The core problem it solves is that standard AllReduce algorithms (ring, tree, recursive-halving-doubling) stall every healthy rank until the slowest GPU catches up. StragglAR lets the N-1 healthy ranks make progress among themselves while the straggler is still computing, then merges the straggler's contribution with a minimal number of additional communication rounds once it is ready.

Screenshot 2026-05-28 at 2 12 12 PM

How It Works

The algorithm

Given N GPUs with one designated straggler (rank N-1):

  1. Reduce-scatter phase: While the straggler is delayed, the N-1 healthy ranks run ncclReduceScatter among themselves over N-1 equal chunks of the buffer. After this, rank r holds the partial sum of chunk r across all healthy ranks.

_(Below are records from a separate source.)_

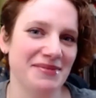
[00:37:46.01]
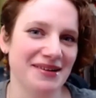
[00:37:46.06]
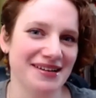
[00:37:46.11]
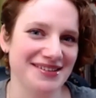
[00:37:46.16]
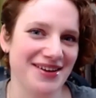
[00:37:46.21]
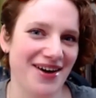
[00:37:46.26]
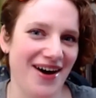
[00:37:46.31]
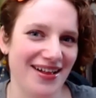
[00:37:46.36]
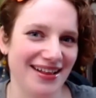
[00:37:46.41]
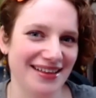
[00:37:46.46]

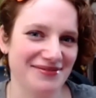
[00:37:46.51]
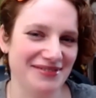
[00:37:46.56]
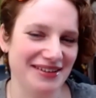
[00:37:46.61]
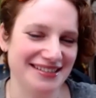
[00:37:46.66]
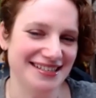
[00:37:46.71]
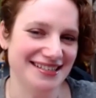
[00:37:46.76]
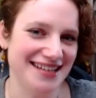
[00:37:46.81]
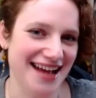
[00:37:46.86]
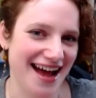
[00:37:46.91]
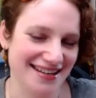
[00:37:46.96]
So someone is
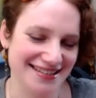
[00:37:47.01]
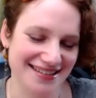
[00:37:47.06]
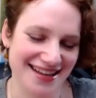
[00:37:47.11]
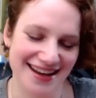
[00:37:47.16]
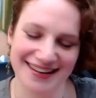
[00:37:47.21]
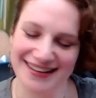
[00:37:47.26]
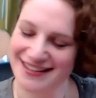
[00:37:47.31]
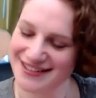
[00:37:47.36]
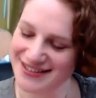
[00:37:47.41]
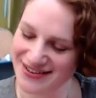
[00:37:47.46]
calling me
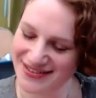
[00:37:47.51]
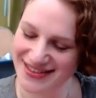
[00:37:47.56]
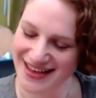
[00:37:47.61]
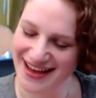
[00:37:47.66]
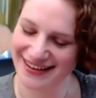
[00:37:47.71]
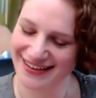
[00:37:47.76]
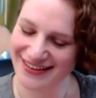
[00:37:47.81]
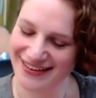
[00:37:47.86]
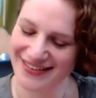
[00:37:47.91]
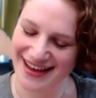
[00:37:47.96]
to task on
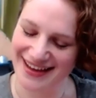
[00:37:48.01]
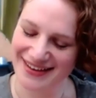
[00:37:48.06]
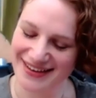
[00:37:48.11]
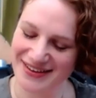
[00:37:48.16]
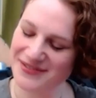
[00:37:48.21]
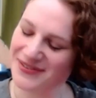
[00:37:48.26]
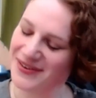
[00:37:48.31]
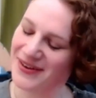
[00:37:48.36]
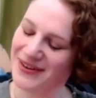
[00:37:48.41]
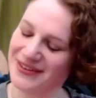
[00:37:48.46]
it. So
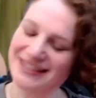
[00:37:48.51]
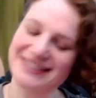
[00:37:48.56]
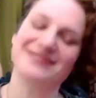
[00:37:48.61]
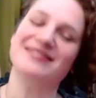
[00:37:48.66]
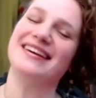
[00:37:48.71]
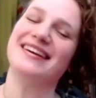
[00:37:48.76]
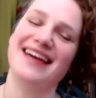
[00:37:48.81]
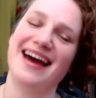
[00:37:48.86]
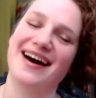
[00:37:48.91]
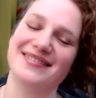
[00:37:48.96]
thank you
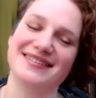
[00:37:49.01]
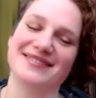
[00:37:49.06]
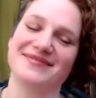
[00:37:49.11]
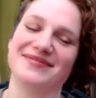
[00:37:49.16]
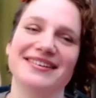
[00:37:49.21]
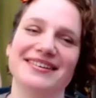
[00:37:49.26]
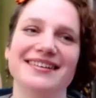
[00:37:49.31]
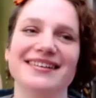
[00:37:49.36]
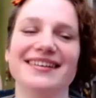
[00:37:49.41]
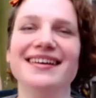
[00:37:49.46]
for holding me
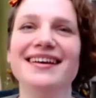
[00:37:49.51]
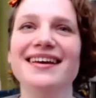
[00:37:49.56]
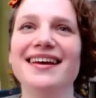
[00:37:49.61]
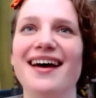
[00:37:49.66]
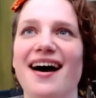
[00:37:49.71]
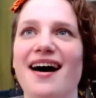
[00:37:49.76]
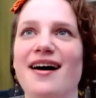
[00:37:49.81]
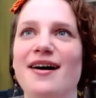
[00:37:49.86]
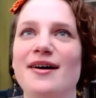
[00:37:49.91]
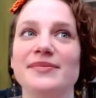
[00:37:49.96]
accountable.
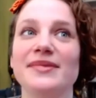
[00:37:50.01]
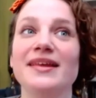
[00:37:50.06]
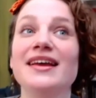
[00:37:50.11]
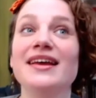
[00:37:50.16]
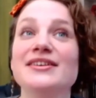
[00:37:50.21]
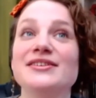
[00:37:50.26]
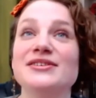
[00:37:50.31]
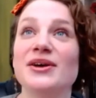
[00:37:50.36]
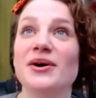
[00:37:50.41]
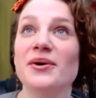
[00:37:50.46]

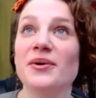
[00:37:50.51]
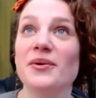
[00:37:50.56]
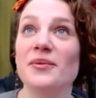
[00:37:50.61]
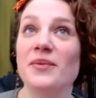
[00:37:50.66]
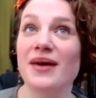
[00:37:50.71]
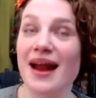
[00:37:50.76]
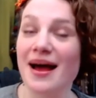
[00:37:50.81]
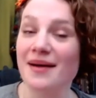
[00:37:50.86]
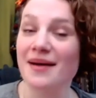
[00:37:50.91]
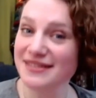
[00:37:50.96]

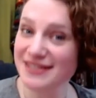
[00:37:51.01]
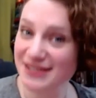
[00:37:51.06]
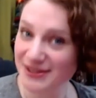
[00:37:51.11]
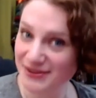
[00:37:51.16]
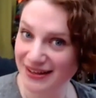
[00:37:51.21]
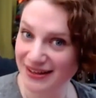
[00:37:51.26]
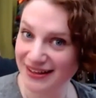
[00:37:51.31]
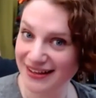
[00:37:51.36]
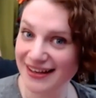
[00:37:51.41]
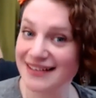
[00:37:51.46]
So what
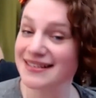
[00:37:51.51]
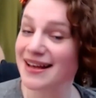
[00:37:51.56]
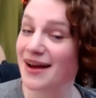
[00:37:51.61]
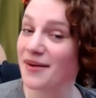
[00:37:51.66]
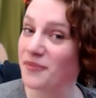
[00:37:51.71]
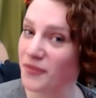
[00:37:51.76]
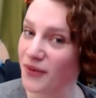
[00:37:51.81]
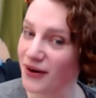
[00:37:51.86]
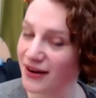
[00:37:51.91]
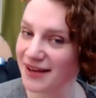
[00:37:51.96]
I'm
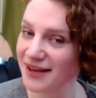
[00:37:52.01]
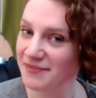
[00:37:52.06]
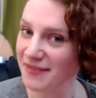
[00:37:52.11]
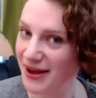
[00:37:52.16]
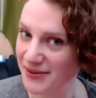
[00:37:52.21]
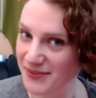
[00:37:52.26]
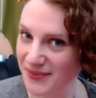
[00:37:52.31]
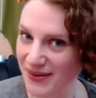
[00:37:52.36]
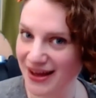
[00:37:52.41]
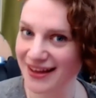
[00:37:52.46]
doing is I'm
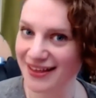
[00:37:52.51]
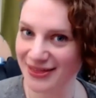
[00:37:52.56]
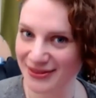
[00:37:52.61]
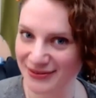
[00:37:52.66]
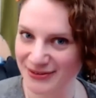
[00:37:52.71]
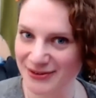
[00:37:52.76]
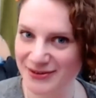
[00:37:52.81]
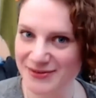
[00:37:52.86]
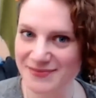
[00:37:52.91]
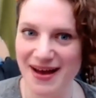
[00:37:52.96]
working my
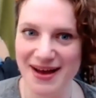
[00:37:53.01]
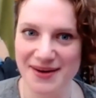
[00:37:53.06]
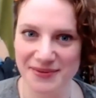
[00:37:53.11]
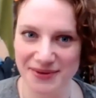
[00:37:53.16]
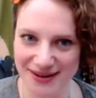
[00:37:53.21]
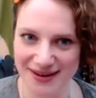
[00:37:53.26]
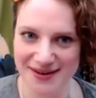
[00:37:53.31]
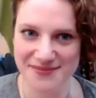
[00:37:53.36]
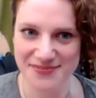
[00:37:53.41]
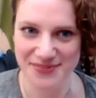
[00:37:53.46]
way
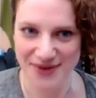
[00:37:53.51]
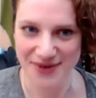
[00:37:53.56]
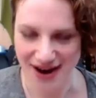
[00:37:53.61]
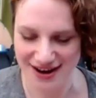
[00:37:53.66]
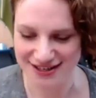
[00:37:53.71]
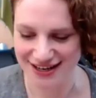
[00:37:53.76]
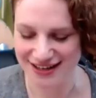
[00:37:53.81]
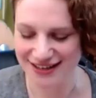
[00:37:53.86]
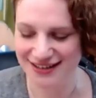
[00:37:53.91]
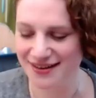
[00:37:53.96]
through my work
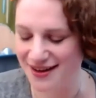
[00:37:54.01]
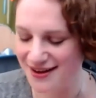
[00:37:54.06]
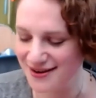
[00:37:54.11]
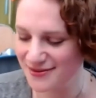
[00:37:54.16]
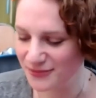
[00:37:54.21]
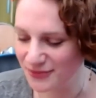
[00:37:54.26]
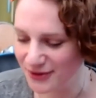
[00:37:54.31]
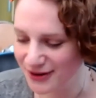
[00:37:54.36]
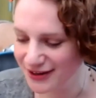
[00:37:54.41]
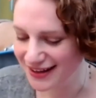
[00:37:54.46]
in
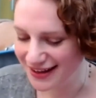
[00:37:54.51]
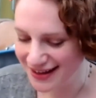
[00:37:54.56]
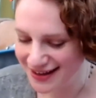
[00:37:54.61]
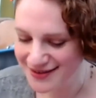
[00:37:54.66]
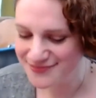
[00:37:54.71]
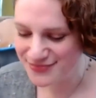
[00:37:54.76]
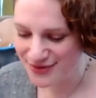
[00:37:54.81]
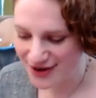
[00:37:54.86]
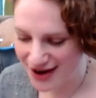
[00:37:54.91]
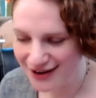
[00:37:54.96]

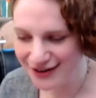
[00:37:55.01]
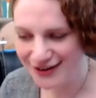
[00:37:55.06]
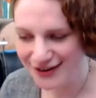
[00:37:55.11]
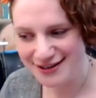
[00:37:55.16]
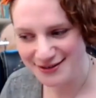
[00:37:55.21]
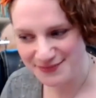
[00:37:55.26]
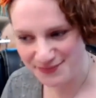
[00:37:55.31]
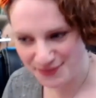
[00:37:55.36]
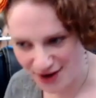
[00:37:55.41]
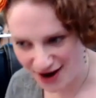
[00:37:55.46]

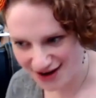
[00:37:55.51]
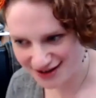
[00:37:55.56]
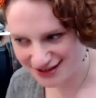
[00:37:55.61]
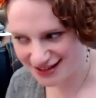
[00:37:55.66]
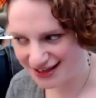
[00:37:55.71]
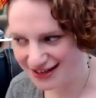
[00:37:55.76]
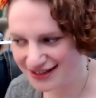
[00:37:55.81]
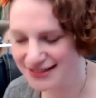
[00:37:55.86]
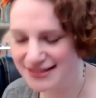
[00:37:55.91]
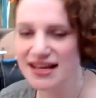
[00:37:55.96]
progress
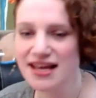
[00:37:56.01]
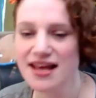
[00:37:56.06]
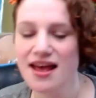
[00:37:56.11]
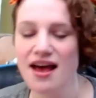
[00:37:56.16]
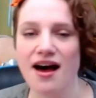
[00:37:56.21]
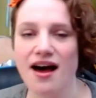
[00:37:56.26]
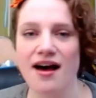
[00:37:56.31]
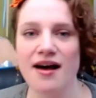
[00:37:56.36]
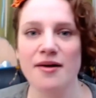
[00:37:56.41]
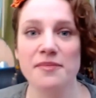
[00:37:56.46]

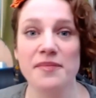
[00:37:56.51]
projects.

  2. Straggler merge phase: The schedule synthesizer produces a sequence of rounds, each containing a batch of pairwise exchanges. Three exchange types are used:

    • StragglerMatching: a healthy rank and the straggler both hold a partial sum of the same chunk. They swap into a scratch buffer, then both call reduce_add to finalize.
    • OneWayMatching: a rank holding a fully-reduced chunk pushes it to a rank that does not. Plain copy.
    • TwoWayMatching: two ranks each hold a fully-reduced chunk the other lacks. They swap simultaneously.
  3. After the last round, every rank holds every chunk fully reduced.

The compiler

compilAR.py takes a schedule file (from synthesizer_pow2.py or synthesizer_nonpow2.py) and generates a complete .cu source file. It uses allreduce_multinode.cu.template as its skeleton and substitutes:

  • NUM_RANKS: number of GPUs, inferred from the schedule
  • kStragglerRank: straggler rank, inferred from the schedule
  • Body of stragglar_allreduce_helper: per-round NCCL group blocks, generated from the schedule matchings

Everything else in the template (MPI bootstrap, NCCL communicator init, reduce-scatter sub-communicator, benchmark loop, correctness check, cleanup) is agnostic of the number of GPUs.

Environment

All builds and runs happen inside an Apptainer container defined by stragglar/compilar.def. The container ships a coherent CUDA + NCCL + OpenMPI + PyTorch toolchain (NGC pytorch:23.10-py3), so the host only needs:

  • An NVIDIA driver (≥ 535 for our base image)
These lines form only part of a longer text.